Upon arrival in Port Phillip Bay on 17 July 1841 the Royal Saxon berthed at Williamstown. The Port Phillip Gazette of Thursday 21 July 1841 printed a detailed cargo list which included a large consignment of alcoholic drinks: brandy, gin, whisky, wine, ale, beer, stout; foodstuffs: bacon, cheese and hams; building materials: nails, slates, deals (boards or planks), dunnage boards; and general merchandise and apparel - all much needed goods for a young settlement.

Melbourne in 1841 was a busy port and commercial centre in an agricultural setting. Commodities and rent were expensive. For example: a single edition of the newspaper cost one shilling and the rent for a shop with a parlour and a kitchen in Queen Street was 2 pounds 10 shillings a week. There were advertisements for auctions of livestock, building materials and even food which reflected the demand for such goods. Entertainment included concerts and recitals and agents, accountants, architects and tailors were notifying the public of their professional services.

From their meagre existence in rural Ireland, prior to the Great Famine 1845-50, into this world came:
SHUMACK Amos aged 26, Farm Servant, Protestant, Could read and write, Native Place: Limerick.
SHUMACK Mary aged 24, House Maid, Protestant, Could read and write, Native Place: Tipperary. [Assisted Immigrants from UK 1839-1871 Register NSWSL, VPRS 7310, fiche 1, Book 1 pp12-20 provided by Bevan Stone]

Three months later their first child was born. Mary and Amos SHUMACK lived in Melbourne, off Collins Street (1847 Port Phillip Directory) and then South Yarra until at least 1851. One child was baptised at St Peter's C of E Melbourne and five children were baptised at St James Church of England in King Street, Melbourne. Here too, at St James Old Cathedral, Melbourne were recorded the burials of two sons, both named after Mary's father, John. The first died aged 1 and 3/4 years in 1843 and the second died aged 2 and 3/4 years in 1848.

In Melbourne Amos worked as a laborer and from 1845 as a woodcutter - no doubt in a boom industry supplying the timber for building the settlement. Gold discoveries in August of 1851 sent the newly proclaimed Colony of Victoria into a frenzy of gold fever and along with thousands of others, Amos joined the 1852 rush at Creswick, on the Great Dividing Range, 18 km north of Ballarat.

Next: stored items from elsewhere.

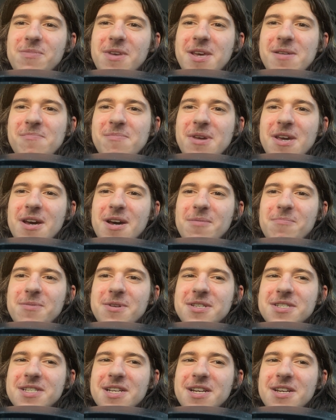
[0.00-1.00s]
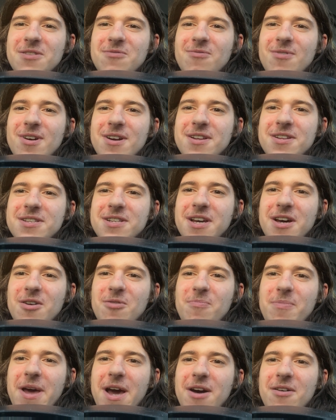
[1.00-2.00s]
hit me up and said you wanted to
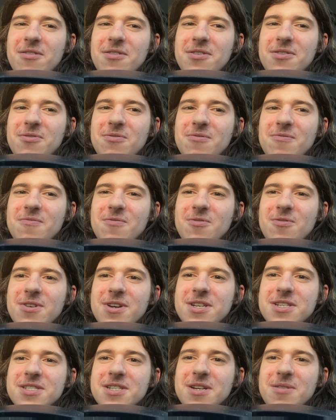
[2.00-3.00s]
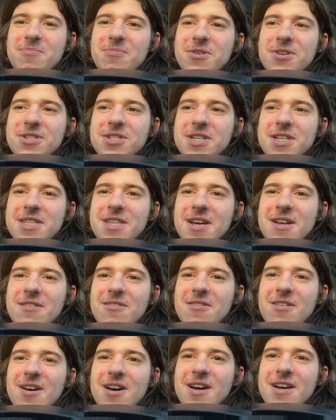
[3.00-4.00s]
help out and do a voice. I appreciate that a
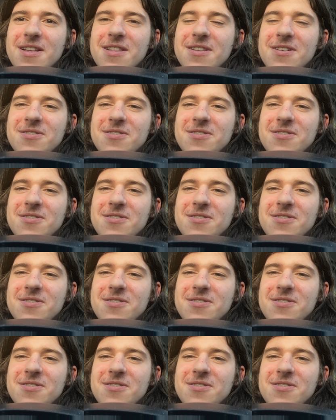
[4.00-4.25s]
lot.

It was from a grog shanty at Long Point that a contingent of diggers set out to join the rebels at the Eureka Stockade at Ballarat in 1854. By this time Creswick was a cosmopolitan boom town. The population of 30 000 included 'Europeans, Chinese, Californians, Negroes and Manilamen'. It was a vibrant, egalitarian society which was very different from the poor villages back in Ireland.

It was very likely that Amos initially worked as a miner on the goldfields with some success because by 1858 he was listed as the owner of a store at Long Point near Ascot on the western fringe of the Creswick Goldfield. The rate books in subsequent years recorded his occupation as Storekeeper, Ginger Beer Shop Owner, Publican and Hotel Keeper. He therefore made his living providing mining supplies and refreshments for the thirsty diggers, first under canvas and later in a more substantial building.

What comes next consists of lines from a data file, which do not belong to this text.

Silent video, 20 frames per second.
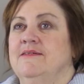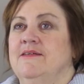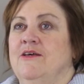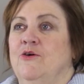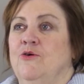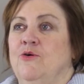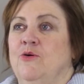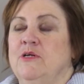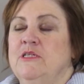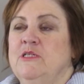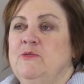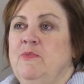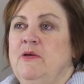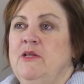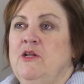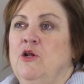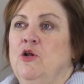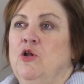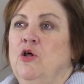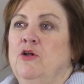So I
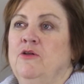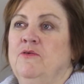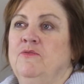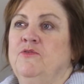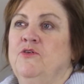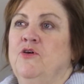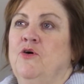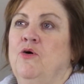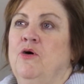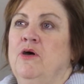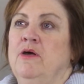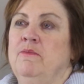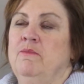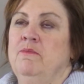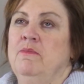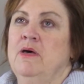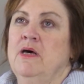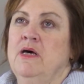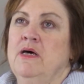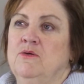spend a lot of
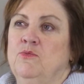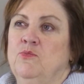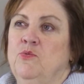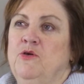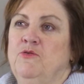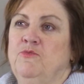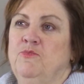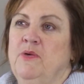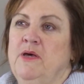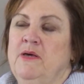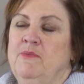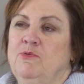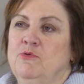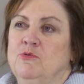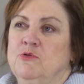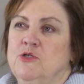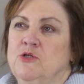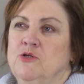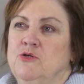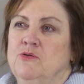time with
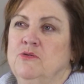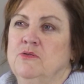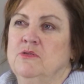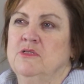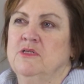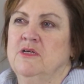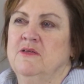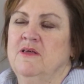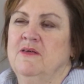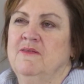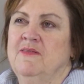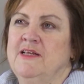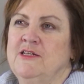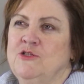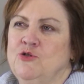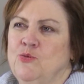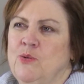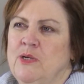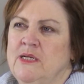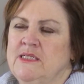people so that they
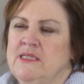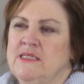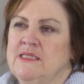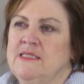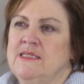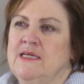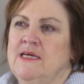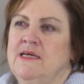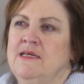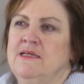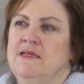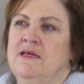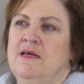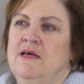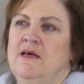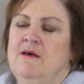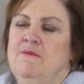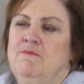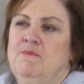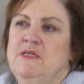do understand,
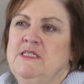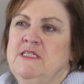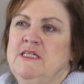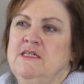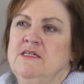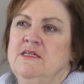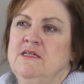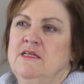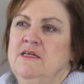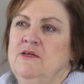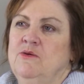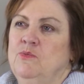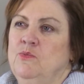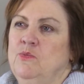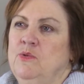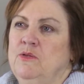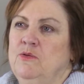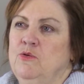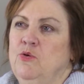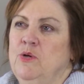particularly
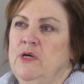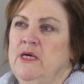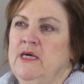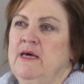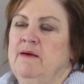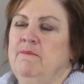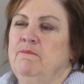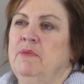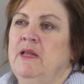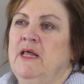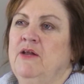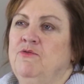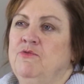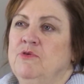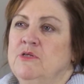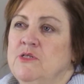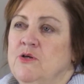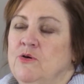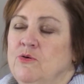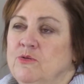with looking at blood
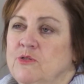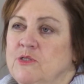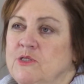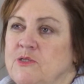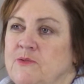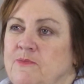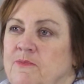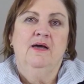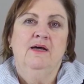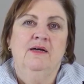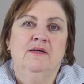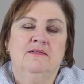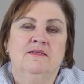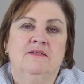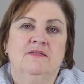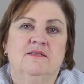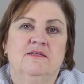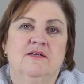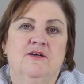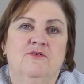results,
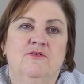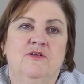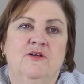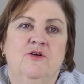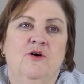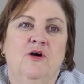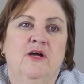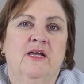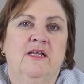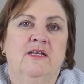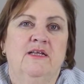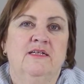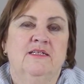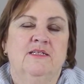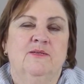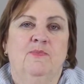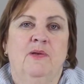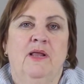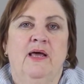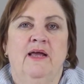and so that I can
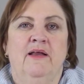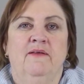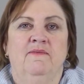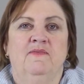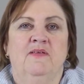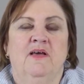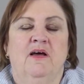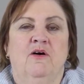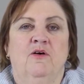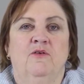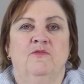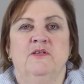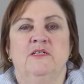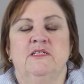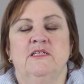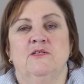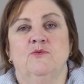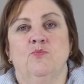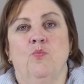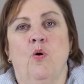explain, oh,
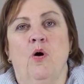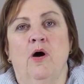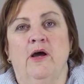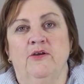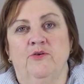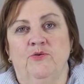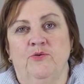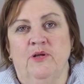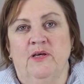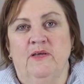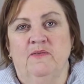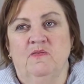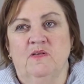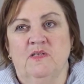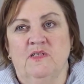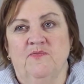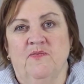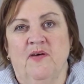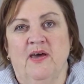this is why you need this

When Mary joined Amos at Creswick about 1854 she had four children to raise: Kate aged 11, George Michael 7, Mary Jane 5 and Elizabeth 3. Creswick was becoming well established and facilities for families were being provided. Slab huts had replaced tents and the Cornish had just built a Wesleyan Methodist church and school. Sporting events and entertainments of many kinds were taking place and Cobb and Co. coaches provided transport.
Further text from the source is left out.